L'aubergiste se figea. Elle dévisagea soigneusement ses clients. Les seuls qui restaient puisque Salazar avait gentiment patienté que les autres s'en aillent avant d'aborder cette délicate question.
« Que voulez-vous à Helga ? interrogea-t-elle méfiante.
— Un refuge temporaire. Et savoir où sont mes alliés survivants tout simplement.
— Qui êtes-vous ? » interrogea-t-elle.
Pour la première fois, elle prêta réellement attention à l'apparence des visiteurs. Si les vêtements étaient rustiques et pouvaient passer pour modestes, le maintien de Salazar et des deux enfants Black étaient clairement aristocratique. On ne camouflait pas une éducation aussi facilement.
« S'il vous plait, supplia Selena. Nous sommes traqués depuis des semaines.
— Vous ne vous êtes toujours pas présentés, contra-t-elle.
— Vous non plus, répondit Salazar. Et je crois savoir pourquoi. Votre magie est discrète mais… mais je sens de la pratique régulière. Vous êtes Helga du bois de Poufsouffle, n'est-ce pas ? »
La femme plongea la main dans sa besace et en retira un poudre verdâtre.
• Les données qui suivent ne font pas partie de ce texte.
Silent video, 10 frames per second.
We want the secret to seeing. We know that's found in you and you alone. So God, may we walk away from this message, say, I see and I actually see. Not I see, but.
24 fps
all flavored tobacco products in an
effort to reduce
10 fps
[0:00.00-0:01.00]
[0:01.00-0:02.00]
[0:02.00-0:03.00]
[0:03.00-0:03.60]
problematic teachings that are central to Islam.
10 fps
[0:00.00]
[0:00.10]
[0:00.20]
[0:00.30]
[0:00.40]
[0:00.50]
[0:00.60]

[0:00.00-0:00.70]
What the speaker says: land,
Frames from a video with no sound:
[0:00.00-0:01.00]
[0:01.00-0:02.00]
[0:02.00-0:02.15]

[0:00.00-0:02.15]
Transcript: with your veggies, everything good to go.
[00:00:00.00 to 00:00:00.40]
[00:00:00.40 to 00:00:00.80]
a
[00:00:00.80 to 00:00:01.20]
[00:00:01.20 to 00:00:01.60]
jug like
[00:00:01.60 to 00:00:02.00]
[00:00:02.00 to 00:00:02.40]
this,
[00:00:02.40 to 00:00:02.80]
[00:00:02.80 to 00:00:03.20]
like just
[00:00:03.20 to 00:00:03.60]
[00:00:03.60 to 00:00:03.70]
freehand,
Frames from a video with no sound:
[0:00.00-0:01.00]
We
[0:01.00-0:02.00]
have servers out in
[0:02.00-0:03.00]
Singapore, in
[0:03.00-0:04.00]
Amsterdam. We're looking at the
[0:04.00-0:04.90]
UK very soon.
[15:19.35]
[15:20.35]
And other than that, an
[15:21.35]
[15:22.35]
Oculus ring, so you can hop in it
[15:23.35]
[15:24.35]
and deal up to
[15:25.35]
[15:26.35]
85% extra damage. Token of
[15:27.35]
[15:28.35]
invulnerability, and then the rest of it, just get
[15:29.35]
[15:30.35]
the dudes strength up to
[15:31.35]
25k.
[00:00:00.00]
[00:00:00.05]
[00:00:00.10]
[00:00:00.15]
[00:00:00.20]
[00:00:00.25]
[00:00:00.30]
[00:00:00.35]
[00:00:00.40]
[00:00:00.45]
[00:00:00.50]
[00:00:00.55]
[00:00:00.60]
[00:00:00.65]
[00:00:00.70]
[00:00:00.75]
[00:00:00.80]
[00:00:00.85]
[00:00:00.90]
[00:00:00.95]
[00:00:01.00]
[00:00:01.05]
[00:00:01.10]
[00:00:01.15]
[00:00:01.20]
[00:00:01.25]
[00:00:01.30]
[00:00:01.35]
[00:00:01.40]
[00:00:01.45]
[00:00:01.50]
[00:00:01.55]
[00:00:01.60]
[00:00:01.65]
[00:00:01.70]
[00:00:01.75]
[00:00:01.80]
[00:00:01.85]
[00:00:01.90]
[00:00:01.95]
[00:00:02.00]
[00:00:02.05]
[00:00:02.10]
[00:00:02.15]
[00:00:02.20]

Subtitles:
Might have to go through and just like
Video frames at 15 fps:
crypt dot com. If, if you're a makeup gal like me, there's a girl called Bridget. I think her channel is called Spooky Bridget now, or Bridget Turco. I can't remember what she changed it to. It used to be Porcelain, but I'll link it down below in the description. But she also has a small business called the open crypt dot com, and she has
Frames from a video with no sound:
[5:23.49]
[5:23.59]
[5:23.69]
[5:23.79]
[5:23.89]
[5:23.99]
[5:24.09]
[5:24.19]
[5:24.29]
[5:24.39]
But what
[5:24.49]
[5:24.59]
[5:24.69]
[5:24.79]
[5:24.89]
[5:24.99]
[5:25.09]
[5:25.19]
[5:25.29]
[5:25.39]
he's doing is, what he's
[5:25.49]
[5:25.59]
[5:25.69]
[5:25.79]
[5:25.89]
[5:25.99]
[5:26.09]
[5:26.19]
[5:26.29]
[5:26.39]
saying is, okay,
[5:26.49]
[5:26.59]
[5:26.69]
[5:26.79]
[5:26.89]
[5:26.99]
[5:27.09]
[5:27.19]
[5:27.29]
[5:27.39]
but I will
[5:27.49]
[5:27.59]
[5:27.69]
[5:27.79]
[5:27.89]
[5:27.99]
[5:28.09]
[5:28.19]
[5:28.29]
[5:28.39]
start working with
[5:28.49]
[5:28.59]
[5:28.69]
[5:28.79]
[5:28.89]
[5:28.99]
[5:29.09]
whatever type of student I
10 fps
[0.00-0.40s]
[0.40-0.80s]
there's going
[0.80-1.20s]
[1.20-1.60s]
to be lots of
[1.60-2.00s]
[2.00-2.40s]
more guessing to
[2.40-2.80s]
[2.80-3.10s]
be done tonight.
Salazar avait déjà une dague à la main et les doigts de Selena luisaient de magie.
« Qui êtes-vous ? répéta-t-elle fermement.
— Salazar de la maison Serpentard, Alban et Selena de la maison Black et Bror le chasseur.
— Vous paraissez bien vivante pour une femme violée et tuée, remarqua Helga.
— Peut-être parce que c'est un bon prétexte pour convaincre tout le monde que Salazar est un odieux mage noir.
— Il y a aussi des rumeurs très crédibles de massacres de soldats dans les marais, rétorqua-t-elle menaçante.
— Et si je ne l'avais pas fait, il y aurait eu des rumeurs très crédibles de massacres de sorciers dans les marais » siffla Salazar avec fureur.
Helga allait répondre quand la porte pivota. Malgré l'heure tardive, trois hommes pénétrèrent dans l'auberge. Tous les trois portaient une épée suspendue au ceinturon. Ils s'affalèrent sans grâce sur la table voisine de celle de Salazar.
« Bonsoir ma Dame. Que reste-t-il à manger ? » lança le rouquin qui semblait diriger la bande.
Selena et Salazar détaillaient silencieusement les tenues des nouveaux venus et cela n'augurait rien de bon. Finalement le jeune Serpentard tenta le tout pour le tout.
« Seraient-ce les armoiries des Gryffondor que vous portez ? » demanda-t-il en se forçant à sourire.